The supplement covers the background of the American operation on the first page, before diving into the particulars of character generation. Gumshoe splits abilities between Investigative and General, with Technical straddling in-between, covering the aforementioned ground of those skills necessary to uncover core clues and that experience more focussed on just keeping you alive.
Moon Dust Men draws on elements of all existing Gumshoe products, but doesn’t require you to own them all – you just need one of them to supply the core rules. (In the not too distant future, the option will also exist to use the Gumshoe System Reference Document – a stripped down, background-neutral core set funded by the successful Hillfolk Kickstarter.)
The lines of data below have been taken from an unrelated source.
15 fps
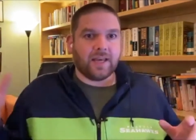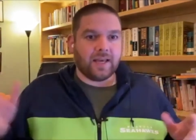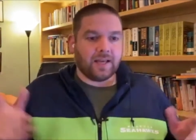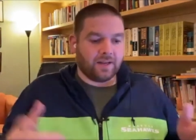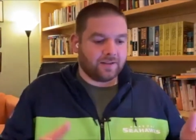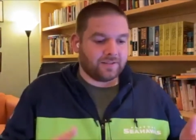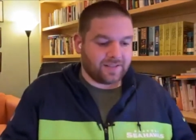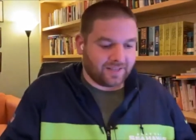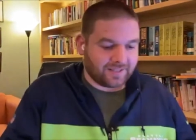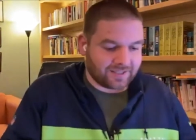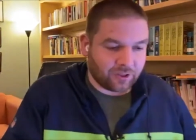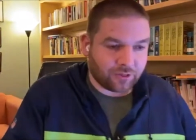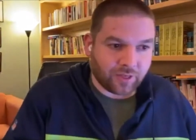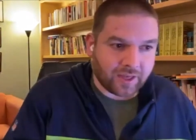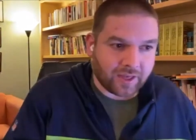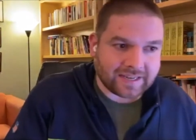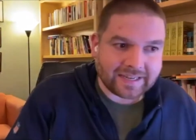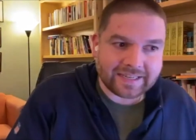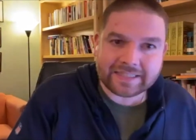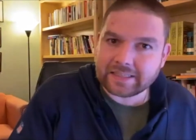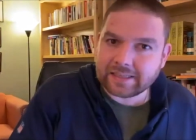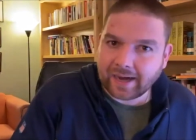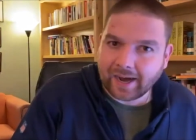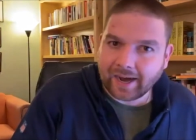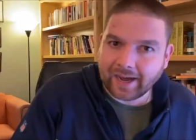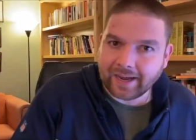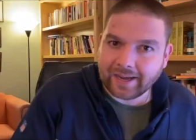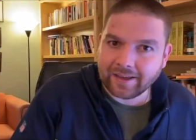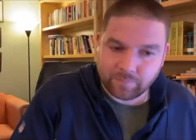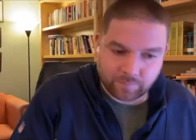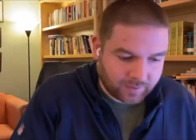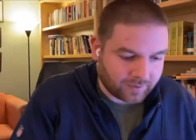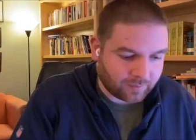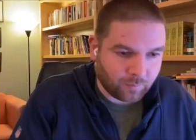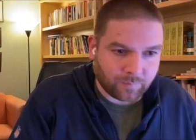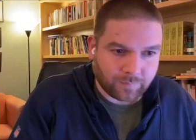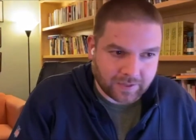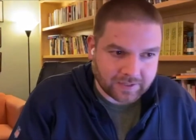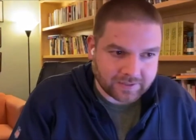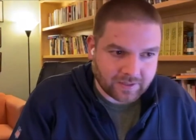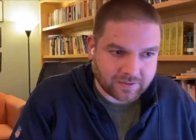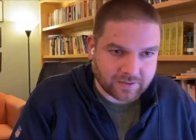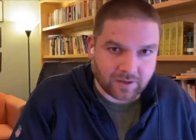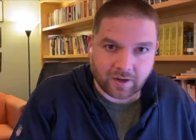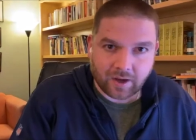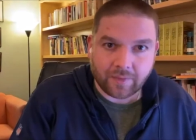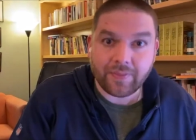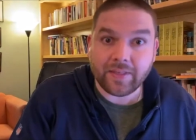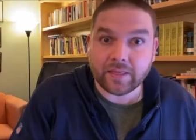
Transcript: and it says that they didn't die be- because they saw God.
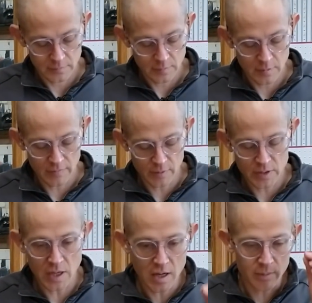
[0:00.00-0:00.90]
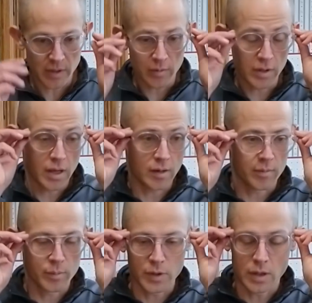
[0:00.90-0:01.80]
When I first got them, they were like,
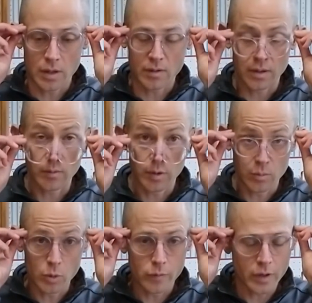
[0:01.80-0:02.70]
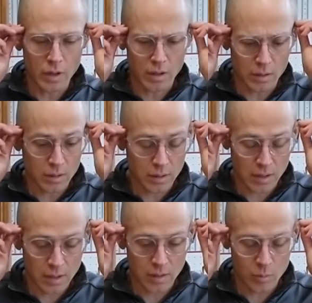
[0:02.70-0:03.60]
you know, they wouldn't move at all, and then
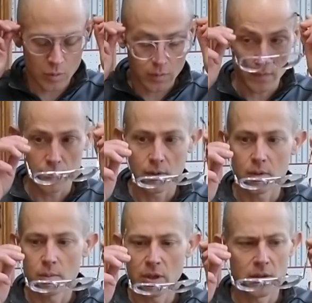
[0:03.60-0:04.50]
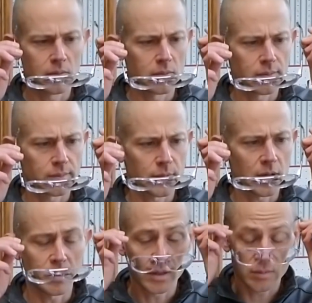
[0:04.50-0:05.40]
now they move. I mean, I
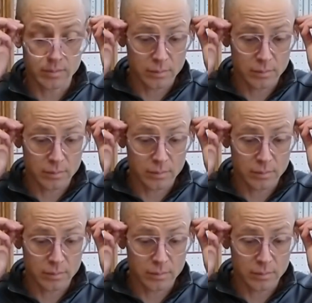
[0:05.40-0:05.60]
don't know.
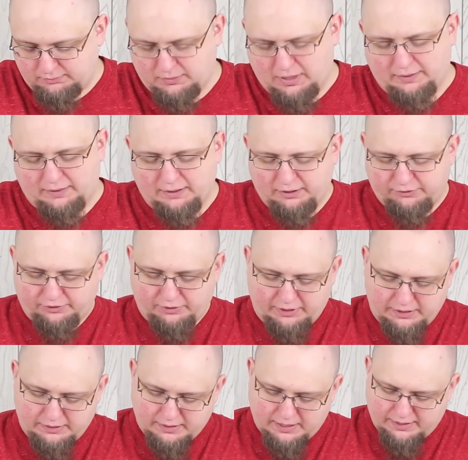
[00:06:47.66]
I think it's
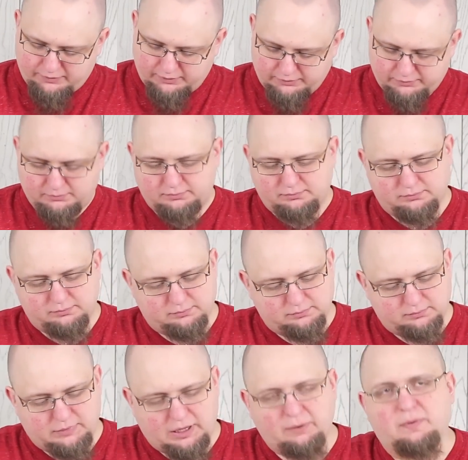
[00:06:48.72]
unique. I
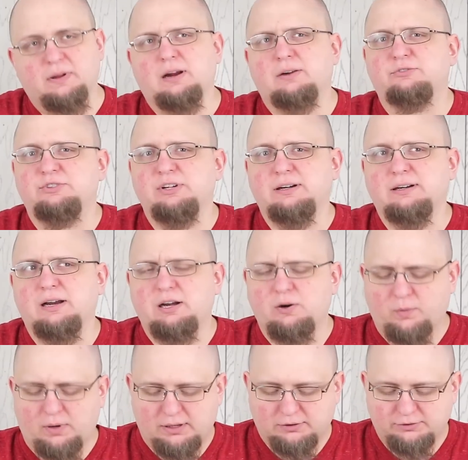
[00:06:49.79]
don't think I've seen it
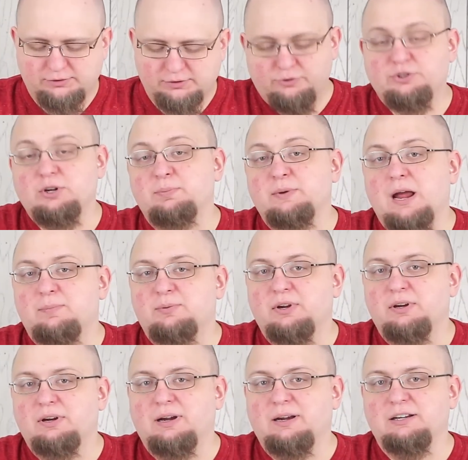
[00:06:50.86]
anywhere else. Ship
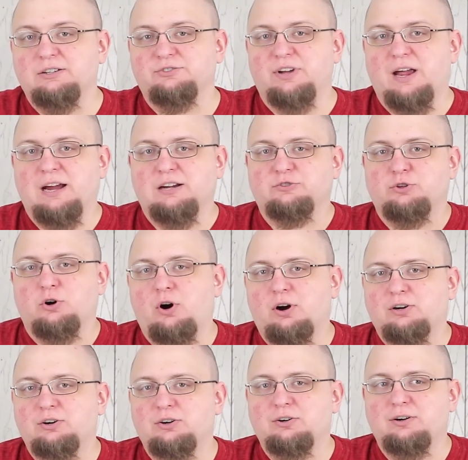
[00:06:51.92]
captain is a
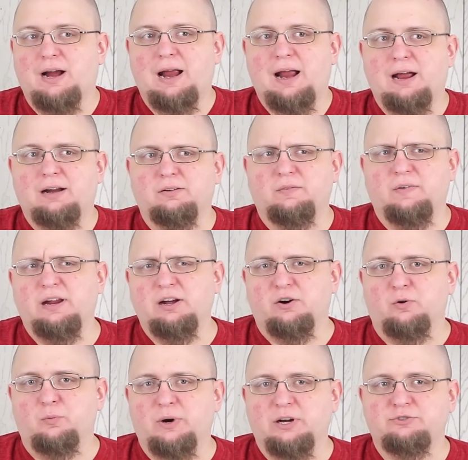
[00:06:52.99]
talker and
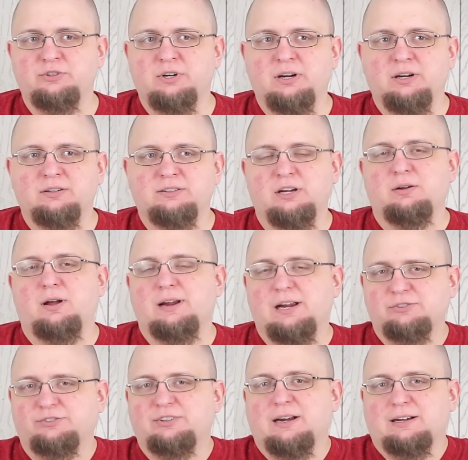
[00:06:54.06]
leader, which I
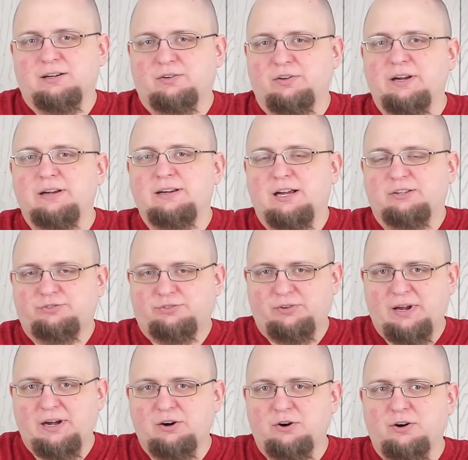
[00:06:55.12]
guess technically, yes,
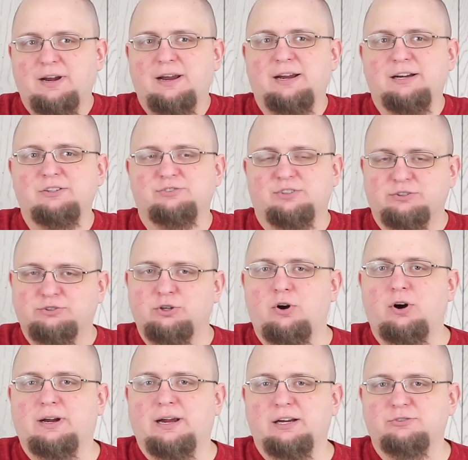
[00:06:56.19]
leader is a
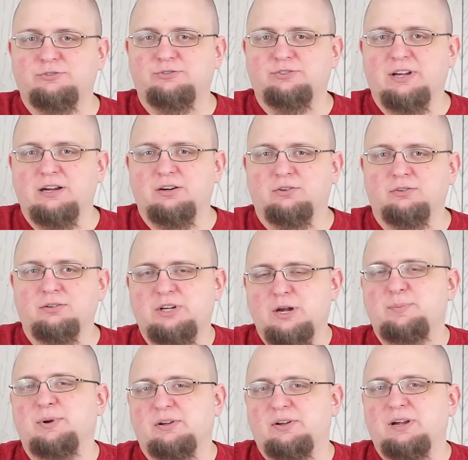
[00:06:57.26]
talking skill.
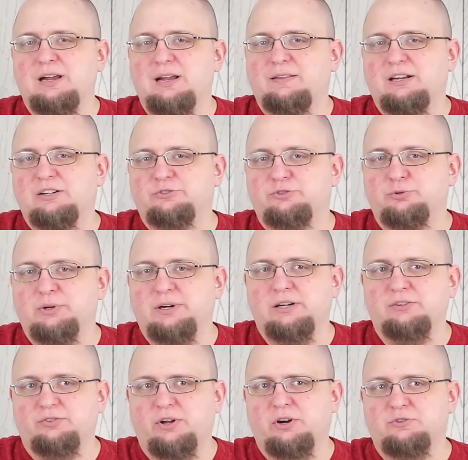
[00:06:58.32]
Typically in these
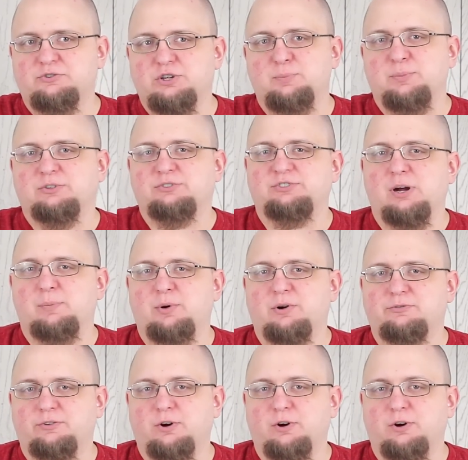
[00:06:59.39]
trees, leadership is separate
The supplement introduces the concept of Psychic Abilities as special General abilities, but doesn’t go into too much detail. Ken provides guidelines for including extra sensory powers and details Remote Viewing, the favourite psychic pastime of many US government-funded ESP programs. You can have the team include a single psychic, scatter powers amongst the whole team, or not use them at all – it’s very much a GMs personal call.
The other new thing the supplement introduces – and my favourite bit of all – are Backslash Points. In a world where pseudo-science and fringe abilities offer as much chance of success as more commonplace techniques, characters can assign points to their Investigative Abilities to cover mundane and/or weird science options.
So, a character could have History 2\1, which offers them a sound grasp of real world history on the one side, and the world of conspiracy theories and Secret Masters on the other.
When it comes to uncovering clues, you can choose to dip into the unconventional knowledge in pursuit of an answer and, over time, you might move points from left to right, increasingly relying on crazy theories for all of your answers. Think Walter from Fringe or Mulder from The X-Files, and you’ve got the best examples of the concept.
After a page considering how Moon Dust Men can actually drive play in other Gumshoe games, rather than existing in its own right, the next couple of pages provide Extraterrestrial Biological Entities (EBEs), Cryptids (unnatural and unexplained creatures, like Chupacabra) and the Soviets (always racing to try and stay one step ahead).
The final page sums up a few considerations and sources for Gamemasters. If you think of all the TV series and films that have concentrated on UFOs and unexplained phenomena, you’re probably covering a lot of ground, from kooky through spooky, all the way through to horror. As a Gamemaster, you need to give this a bit of thought before hand, as Moon Dust Men can easily sit in any of these categories, or run the full gamut over the course of a campaign.
Final Thoughts
In under a dozen pages, Moon Dust Men provides you with an interesting set-up, character variations, extraterrestrials, weird monsters, and sneaky Russians – all easily layered over any version of the Gumshoe system you happen to have lying around. Whether you want to run an interesting one-shot, tweak your current setting to include conspiracies and aliens, or try for a whole campaign, this supplement gives you enough to get going.
Ken Hite dances over the whole subject matter with a light touch, not bogging himself down in needless mechanics – like the neatly sidestepped psychic section – but providing the core essentials, like the Backslash Points and stats for a bunch of essential antagonists. For little more than a tall brewed coffee from a High Street coffee chain, you have all the prerequisites for mysterious adventures fighting insidious Greys and our ubiquitous reptilian underlords.